- _Collected data entries_
----------
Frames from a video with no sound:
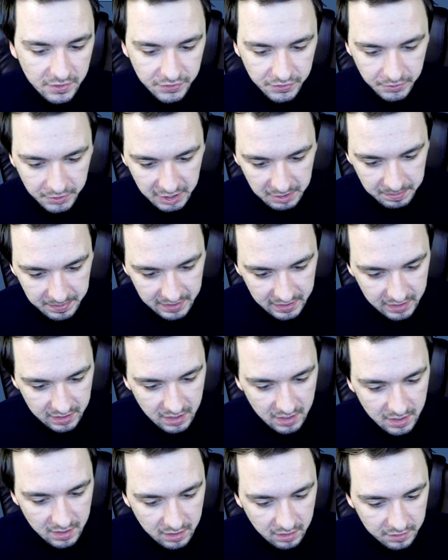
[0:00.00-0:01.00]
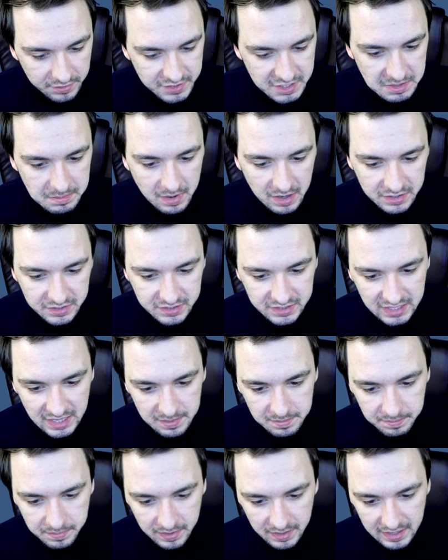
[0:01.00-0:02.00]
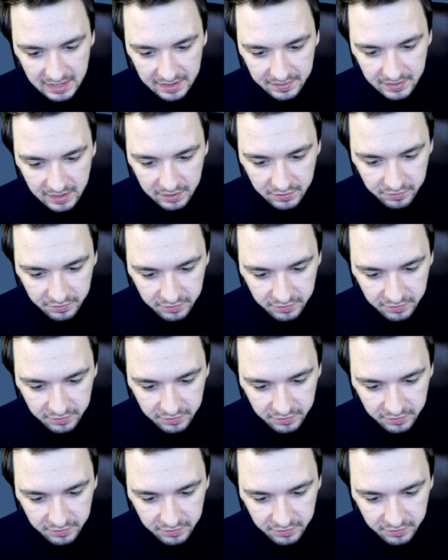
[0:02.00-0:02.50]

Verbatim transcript: thirty P, customize template, and then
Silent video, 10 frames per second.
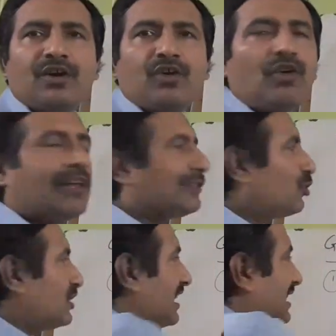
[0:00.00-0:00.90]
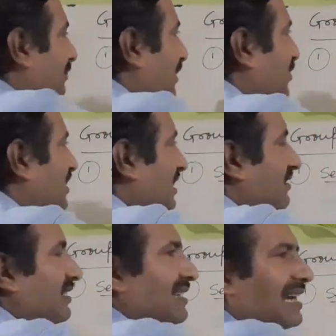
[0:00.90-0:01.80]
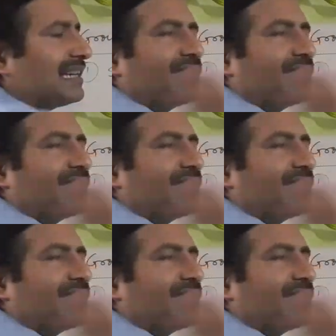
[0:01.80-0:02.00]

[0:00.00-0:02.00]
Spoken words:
Although their capacitances are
----------
- _What you need to do_
Please, without any pictures, retype the records exactly as they appear.

- _Solved exercise_
Frames from a video with no sound:
[0:00.00-0:01.00]
[0:01.00-0:02.00]
[0:02.00-0:02.50]

Verbatim transcript: thirty P, customize template, and then
Silent video, 10 frames per second.
[0:00.00-0:00.90]
[0:00.90-0:01.80]
[0:01.80-0:02.00]

[0:00.00-0:02.00]
Spoken words:
Although their capacitances are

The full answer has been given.